[Dataset items]

•••••

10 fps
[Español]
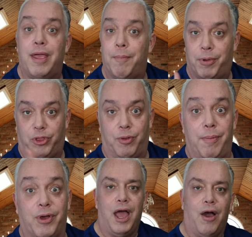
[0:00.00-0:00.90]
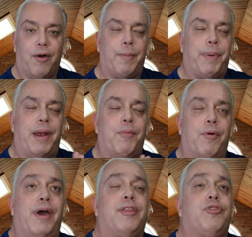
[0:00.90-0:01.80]
Pero te ven mejores. Ahora, para
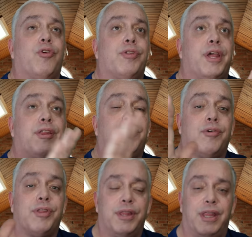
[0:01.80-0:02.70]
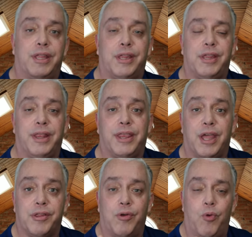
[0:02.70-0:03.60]
mover todos estos
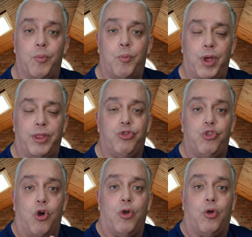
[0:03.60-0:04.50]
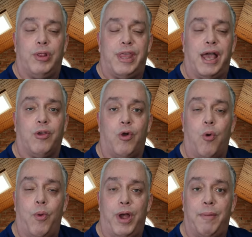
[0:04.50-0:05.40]
necesitas un buen dongle DAC o
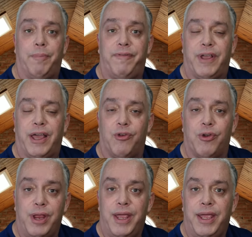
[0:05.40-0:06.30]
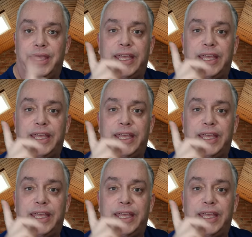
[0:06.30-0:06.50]
un amplificador. ¿Y qué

•••••

What you are asked to do: Please repeat, exactly and with nothing else, the lines from the one containing "[0:03.60-0:04.50]" to the last line of the entries, both included, excluding any pictures.

Task response:
[0:03.60-0:04.50]
[0:04.50-0:05.40]
necesitas un buen dongle DAC o
[0:05.40-0:06.30]
[0:06.30-0:06.50]
un amplificador. ¿Y qué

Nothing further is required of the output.